When you're considering life insurance options, you're planning for how you can best protect the people you love. Depending on what sort of plan you sign up for, the death benefit that life insurance pays to your beneficiaries may not be the only thing that life insurance can offer. Before you choose a life insurance plan, it's important to weigh the pros and cons and fully understand how life insurance works.
Term Life insurance
Term life insurance is a temporary policy. It covers you for a preset period of time, known as a term. The terms vary from policy to policy, company to company.
How term life insurance works
Term insurance offers a preset death benefit amount. If you die during the term of your policy, your beneficiaries will receive the full amount of the death benefit.
Level term life insurance
Named for the premium payments that stay the same for the entire duration of the policy, level term life insurance usually comes with paying higher premiums initially. The advantage is the premium payments don't go up when you're older, so your payments will be stable throughout the life of your policy.

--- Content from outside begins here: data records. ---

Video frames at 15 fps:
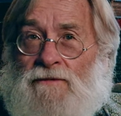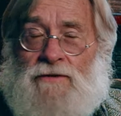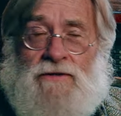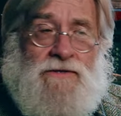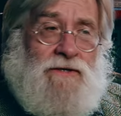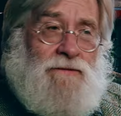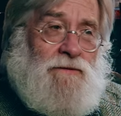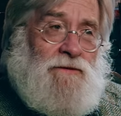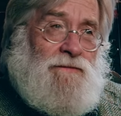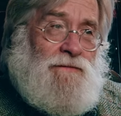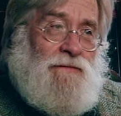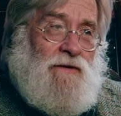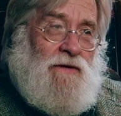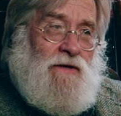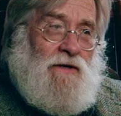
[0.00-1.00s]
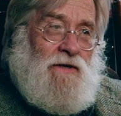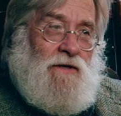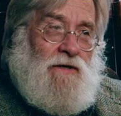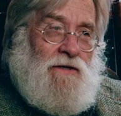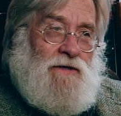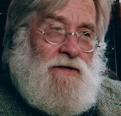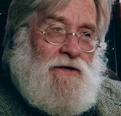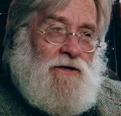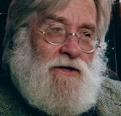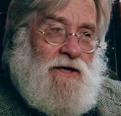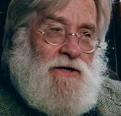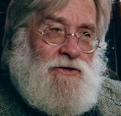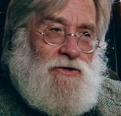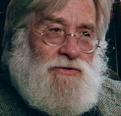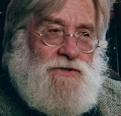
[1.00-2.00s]
for example. Now here
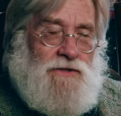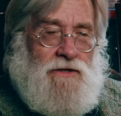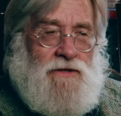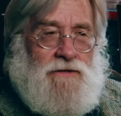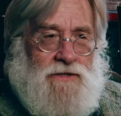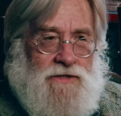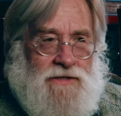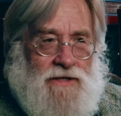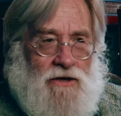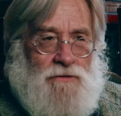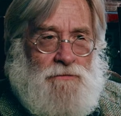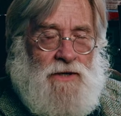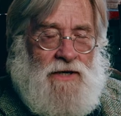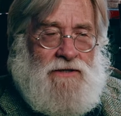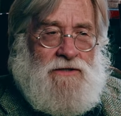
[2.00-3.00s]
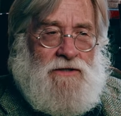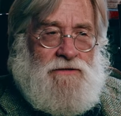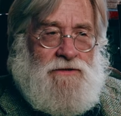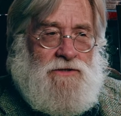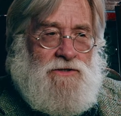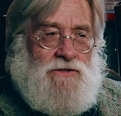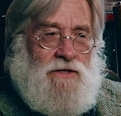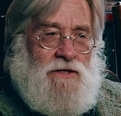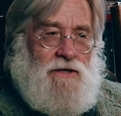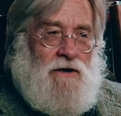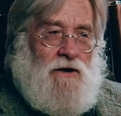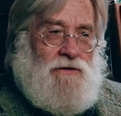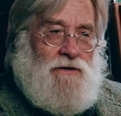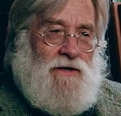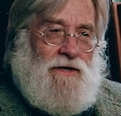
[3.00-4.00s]
again, you see that this is not a painting. This is the
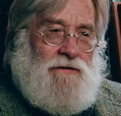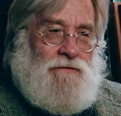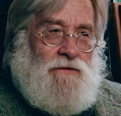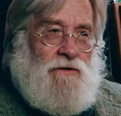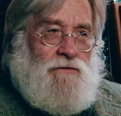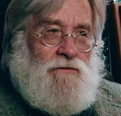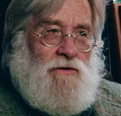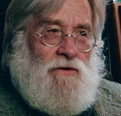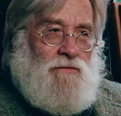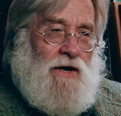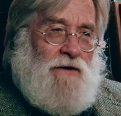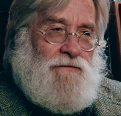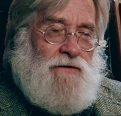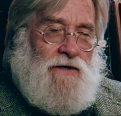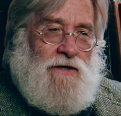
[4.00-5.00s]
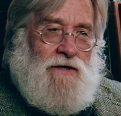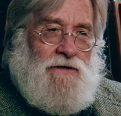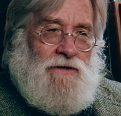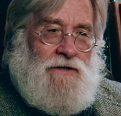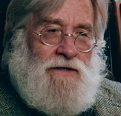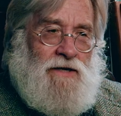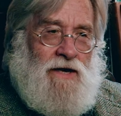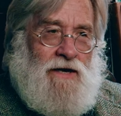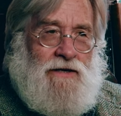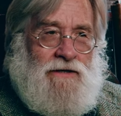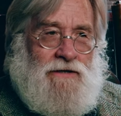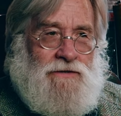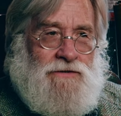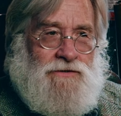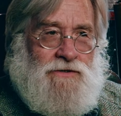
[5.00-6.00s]
on the left Raphael and
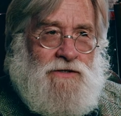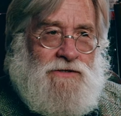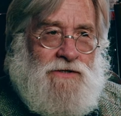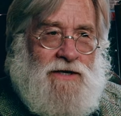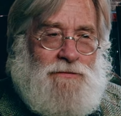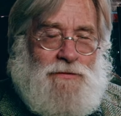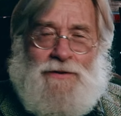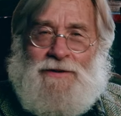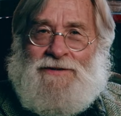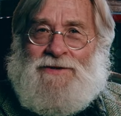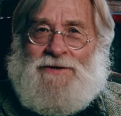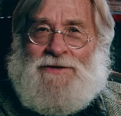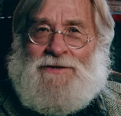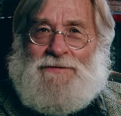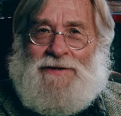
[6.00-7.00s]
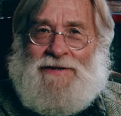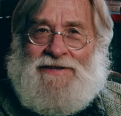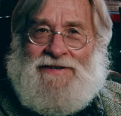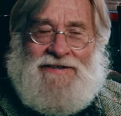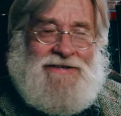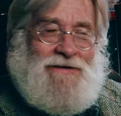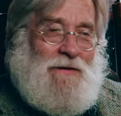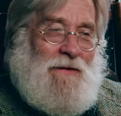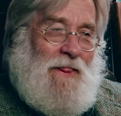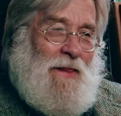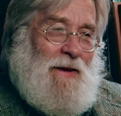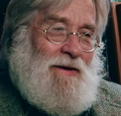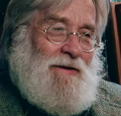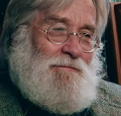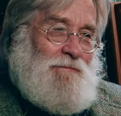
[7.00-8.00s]
Ingres, his disciple, so to speak,
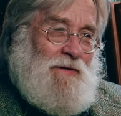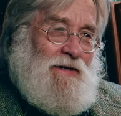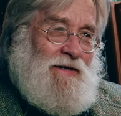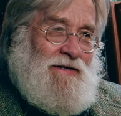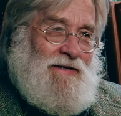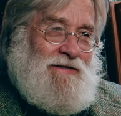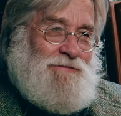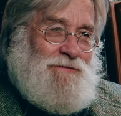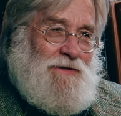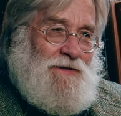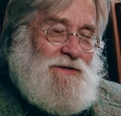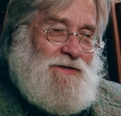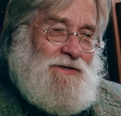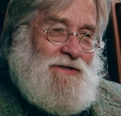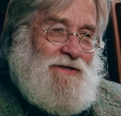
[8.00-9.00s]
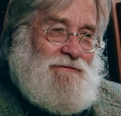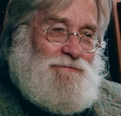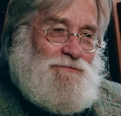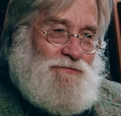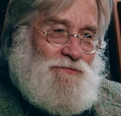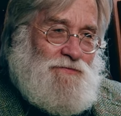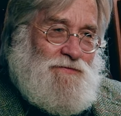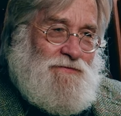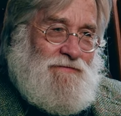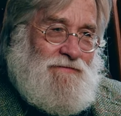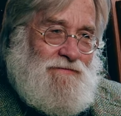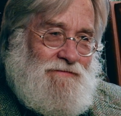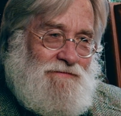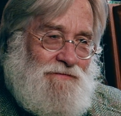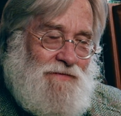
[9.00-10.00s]
uh, his um,
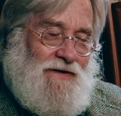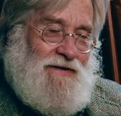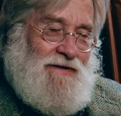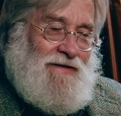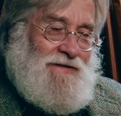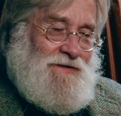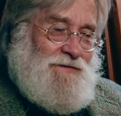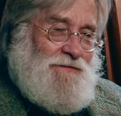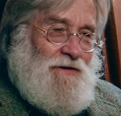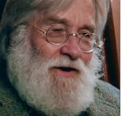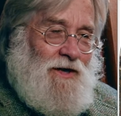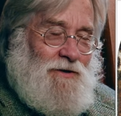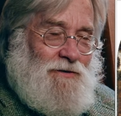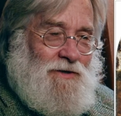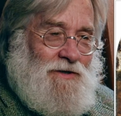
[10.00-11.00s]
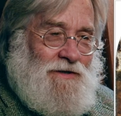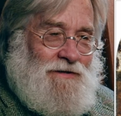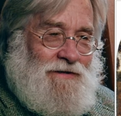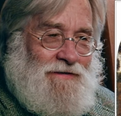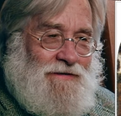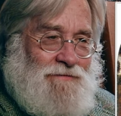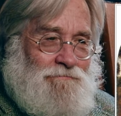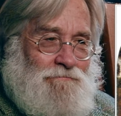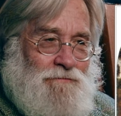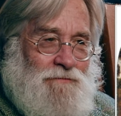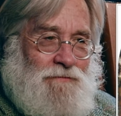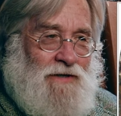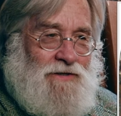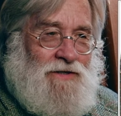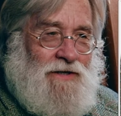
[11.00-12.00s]
his follower, and
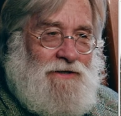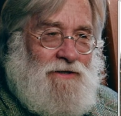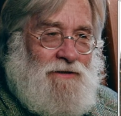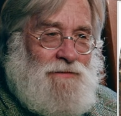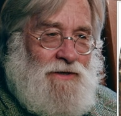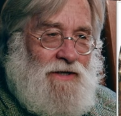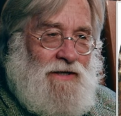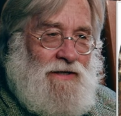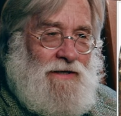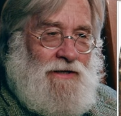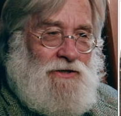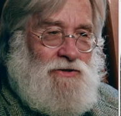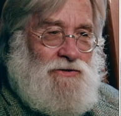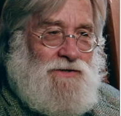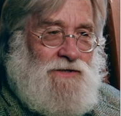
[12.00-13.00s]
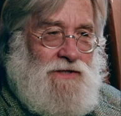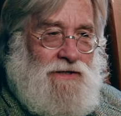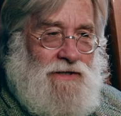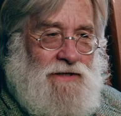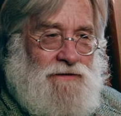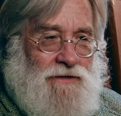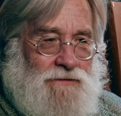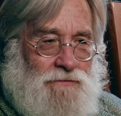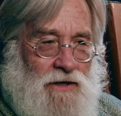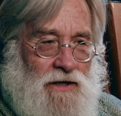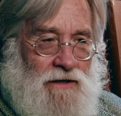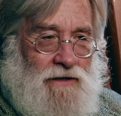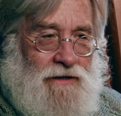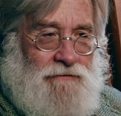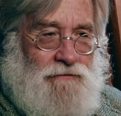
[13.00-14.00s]
much later. But you'll see in this
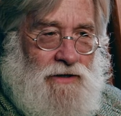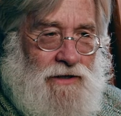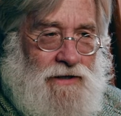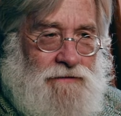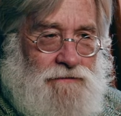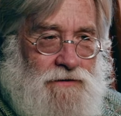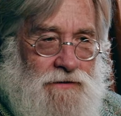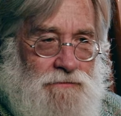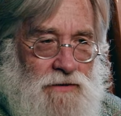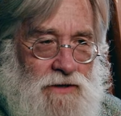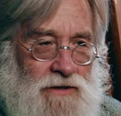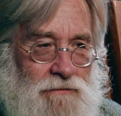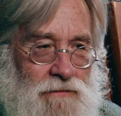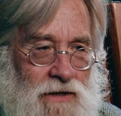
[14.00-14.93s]
model, every leaf is being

Renewable term life insurance
Annually renewable life insurance typically offers the highest death benefit at the lowest initial rate, but premiums go up over time. Renewable term policies usually are set to last until you reach a certain age, but may also be cancelled before then.
Whole life insurance
Whole life insurance is a permanent policy which will cover you for your entire life, provided you meet all the requirements for keeping the policy active.
How whole life insurance works
Whole life insurance is usually more expensive than term, but in addition to the death benefit, it comes with unique benefits, most notably a cash value element. Aside from its lifelong death benefit, this cash value element is one of the primary features that can make whole life insurance worthwhile. Cash value accumulates over time as your premiums are paid, and usually comes with a guaranteed minimum growth rate.
The cash value can add monetary value during your life and be used for any reason, such as paying your premiums after you've accumulated a certain amount1.
Whole life insurance doesn't expire
The key difference between whole life insurance and term life insurance is that whole life insurance guarantees that a death benefit will be paid to someone at some point, assuming you continue to keep the policy in force. Ideally the benefit will be paid after the policy holder has lived a long and fulfilling life and had a chance to build a great legacy to pass on to their loved ones.
Getting on whole life early can be beneficial
Given the cash value component of whole life insurance, getting on a policy earlier rather than later comes with the benefit of giving cash value more time to accumulate.
Another benefit of getting on a whole life insurance policy early in life is locking in low premium rates. Life insurance premiums tend to get more expensive as you get older.
If you develop a chronic illness or decide to pursue dangerous careers or hobbies, that could also increase your premiums.
The bottom line
Term life insurance is a great way to ensure beneficiaries who depend on your income will be covered for a period of time. Whole life insurance helps you plan for the long run. You can build bigger death benefits that can cover your beneficiaries in the short-term if something happens, and also build a large legacy over the course of your life.
1Disclosure Utilizing the cash value through policy loans, surrenders, or cash withdrawals will reduce the death benefit; and may necessitate greater outlay than anticipated and/or result in an unexpected taxable event. Assumes a non-Modified Endowment Contract (MEC).